Paper
Histories, knowledges and relationships that counter-effect the desert and desertified territories of the Western La Pampa (Argentina)
presenters
Antonela dos Santos
Nationality: Argentina
Residence: Ciudad de Buenos Aires
Presence:Online
Keywords:
Deserts - Latin America - Indigenous People
Abstract:
This presentation is based on my ethnographic fieldwork since 2013 with people and families belonging to the Ranquel indigenous people of the province of La Pampa, in central Argentina. At least since the 18th century, they have continuously inhabited central Argentina, a region which was then known as “Tierra Adentro” and that constituted “the desert” in conjunction with other territories beyond the borders. Following the military campaigns of territorial annexation at the end of the 19th century, the location of Ranqueles no longer aligned with their interests and objectives but reflected a series of forced relocations and the disarticulation of family groups. As a result, by the beginning of the 20th century, most indigenous survivors of the military campaigns had settled in the western portion of what would later become the province of La Pampa. It was on this territory that the consequences of the construction of Los Nihuiles hydroelectric complex in the neighboring province of Mendoza were most heavily felt since the 1950s.

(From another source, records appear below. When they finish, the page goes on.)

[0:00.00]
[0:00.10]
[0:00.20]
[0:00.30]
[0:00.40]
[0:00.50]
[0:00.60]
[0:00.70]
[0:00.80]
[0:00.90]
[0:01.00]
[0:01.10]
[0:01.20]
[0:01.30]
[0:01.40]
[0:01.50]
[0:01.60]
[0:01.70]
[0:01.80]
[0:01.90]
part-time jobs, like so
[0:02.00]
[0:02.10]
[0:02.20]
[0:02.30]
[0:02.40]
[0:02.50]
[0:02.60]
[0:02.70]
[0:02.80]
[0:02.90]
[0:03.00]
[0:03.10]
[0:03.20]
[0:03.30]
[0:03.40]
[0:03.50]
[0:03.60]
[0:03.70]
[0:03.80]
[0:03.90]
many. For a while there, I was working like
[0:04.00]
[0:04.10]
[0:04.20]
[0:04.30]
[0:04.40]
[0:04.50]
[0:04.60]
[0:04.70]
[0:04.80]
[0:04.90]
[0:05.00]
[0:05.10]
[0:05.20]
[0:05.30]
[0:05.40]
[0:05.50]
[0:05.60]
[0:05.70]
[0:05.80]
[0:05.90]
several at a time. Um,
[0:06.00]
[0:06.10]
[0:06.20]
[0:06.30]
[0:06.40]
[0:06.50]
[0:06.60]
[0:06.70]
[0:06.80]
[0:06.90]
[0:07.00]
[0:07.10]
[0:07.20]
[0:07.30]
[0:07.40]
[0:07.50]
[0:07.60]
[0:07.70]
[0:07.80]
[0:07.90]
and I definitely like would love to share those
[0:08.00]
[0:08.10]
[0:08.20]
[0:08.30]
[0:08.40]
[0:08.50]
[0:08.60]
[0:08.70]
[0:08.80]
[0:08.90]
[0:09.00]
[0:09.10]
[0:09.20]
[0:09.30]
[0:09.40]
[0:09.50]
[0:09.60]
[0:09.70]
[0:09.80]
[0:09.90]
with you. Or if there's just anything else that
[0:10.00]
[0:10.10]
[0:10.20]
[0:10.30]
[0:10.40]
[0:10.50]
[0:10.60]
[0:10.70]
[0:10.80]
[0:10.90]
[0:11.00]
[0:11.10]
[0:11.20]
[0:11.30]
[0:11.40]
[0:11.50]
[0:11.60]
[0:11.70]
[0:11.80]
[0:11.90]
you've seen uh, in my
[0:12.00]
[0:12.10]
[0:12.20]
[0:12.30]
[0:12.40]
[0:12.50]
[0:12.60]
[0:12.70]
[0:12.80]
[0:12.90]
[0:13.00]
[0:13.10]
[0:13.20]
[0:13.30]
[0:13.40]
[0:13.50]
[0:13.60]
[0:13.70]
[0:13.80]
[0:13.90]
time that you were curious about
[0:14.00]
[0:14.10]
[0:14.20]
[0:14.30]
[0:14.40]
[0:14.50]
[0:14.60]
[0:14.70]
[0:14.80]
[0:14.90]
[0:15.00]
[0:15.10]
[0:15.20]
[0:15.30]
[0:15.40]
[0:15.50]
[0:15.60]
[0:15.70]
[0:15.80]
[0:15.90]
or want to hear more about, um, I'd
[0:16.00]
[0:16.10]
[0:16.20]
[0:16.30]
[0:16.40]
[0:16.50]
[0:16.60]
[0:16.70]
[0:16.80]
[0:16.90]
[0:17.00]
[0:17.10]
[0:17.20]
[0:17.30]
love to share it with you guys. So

In this presentation I seek to demonstrate that some of Ranqueles practices and conceptualizations of Western La Pampa construct this desert and desertifed territory as a fundamental socio-territorial space in the context of their ethnic reorganization and revitalization process over the past few decades. I will show that this territory allows them for the counter-effectuation of the ideologically and then materially created voids, by preserving and/or restoring the abundance of humans and non-humans beings and relations of their ancestors’ epoch. These ‘other faces’ of Western La Pampa challenge both the theological concepts of progress and development that justified its colonization, and the theoretical frameworks of miscegenation and degeneration that condemned Ranqueles to extinction. Instead, they propose alternative cosmopolitical horizons.